▸ Problem to work on:
A word-for-word copy of the entries is needed, and it should contain no images.
--- Input for this task Enclosed Below ---
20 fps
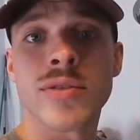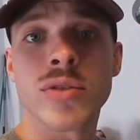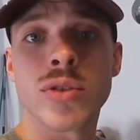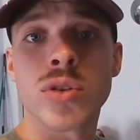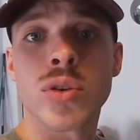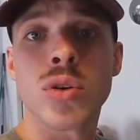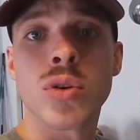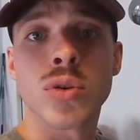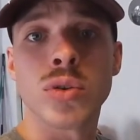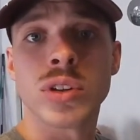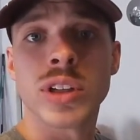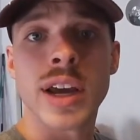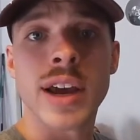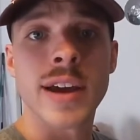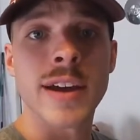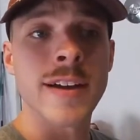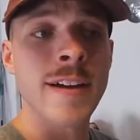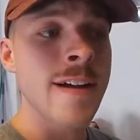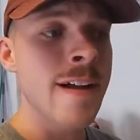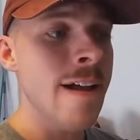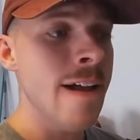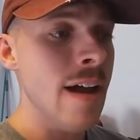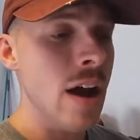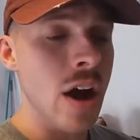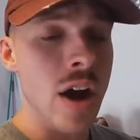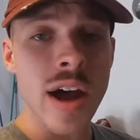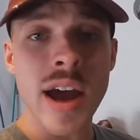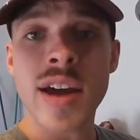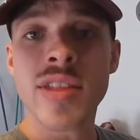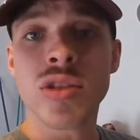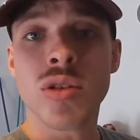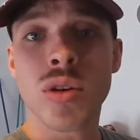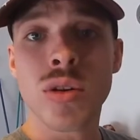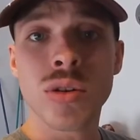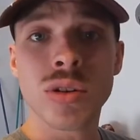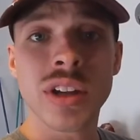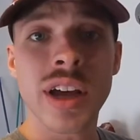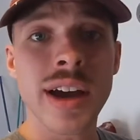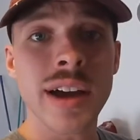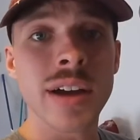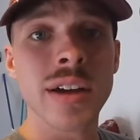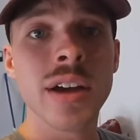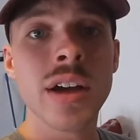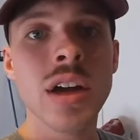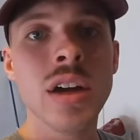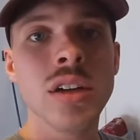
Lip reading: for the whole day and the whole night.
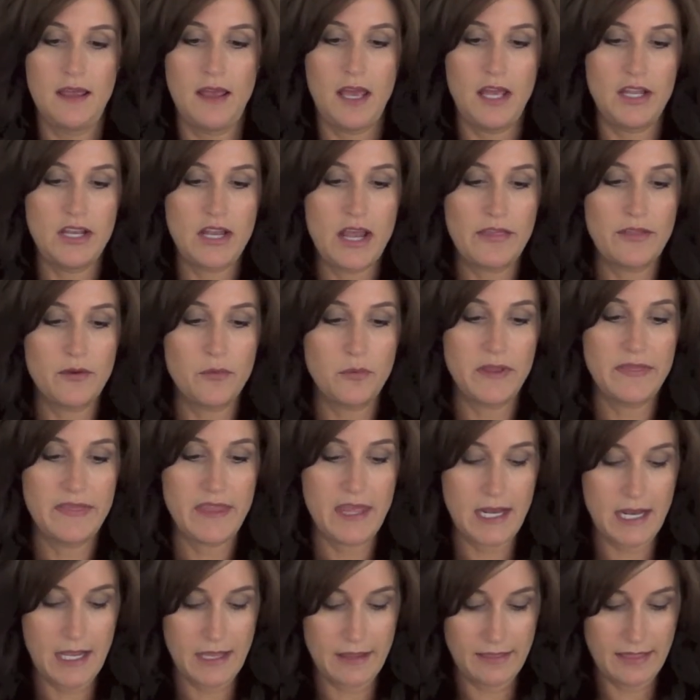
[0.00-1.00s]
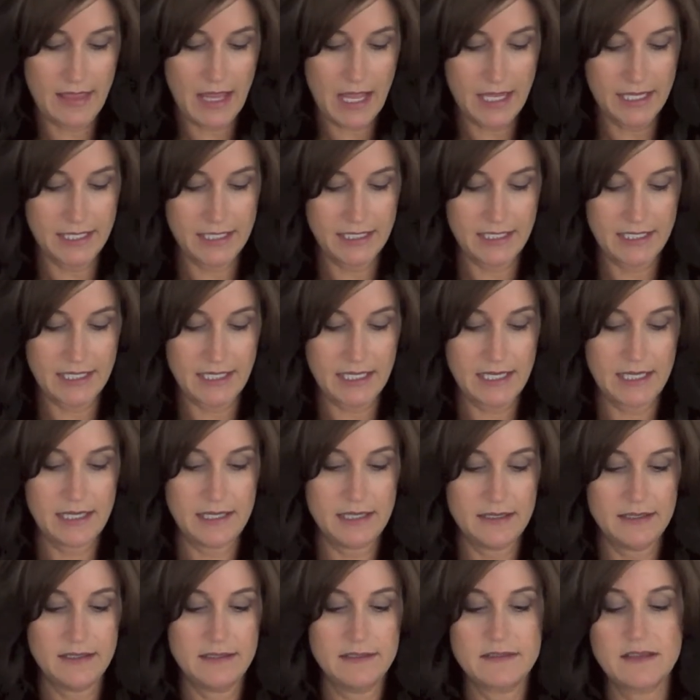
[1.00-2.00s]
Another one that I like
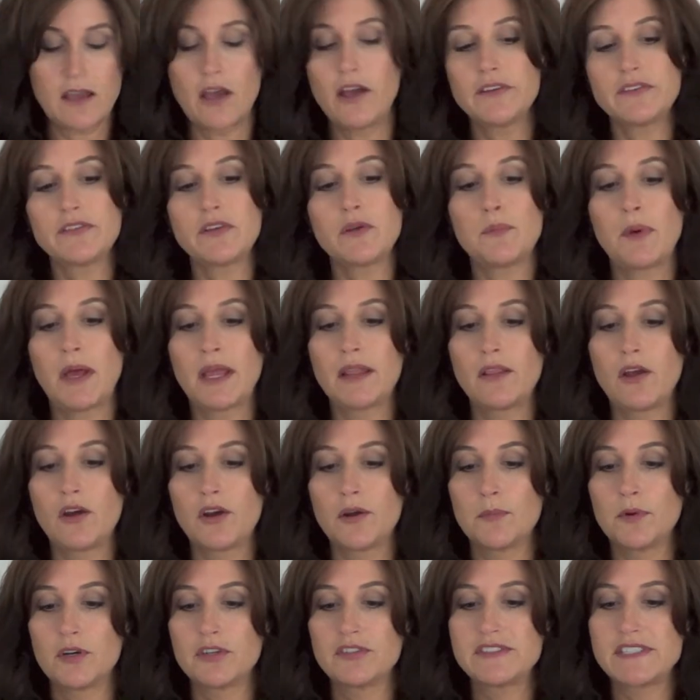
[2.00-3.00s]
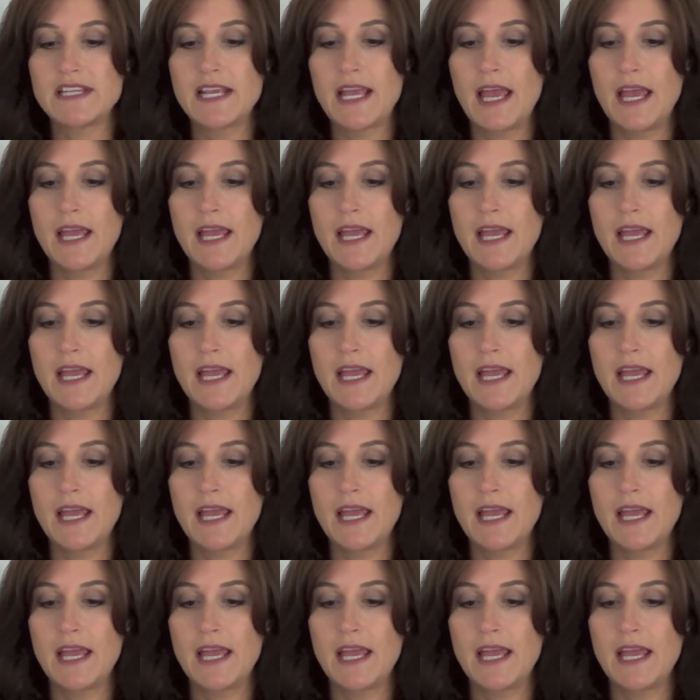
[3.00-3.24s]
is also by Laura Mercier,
--- End of Enclosed Input for this task ---
▸ Response:
20 fps
Lip reading: for the whole day and the whole night.
[0.00-1.00s]
[1.00-2.00s]
Another one that I like
[2.00-3.00s]
[3.00-3.24s]
is also by Laura Mercier,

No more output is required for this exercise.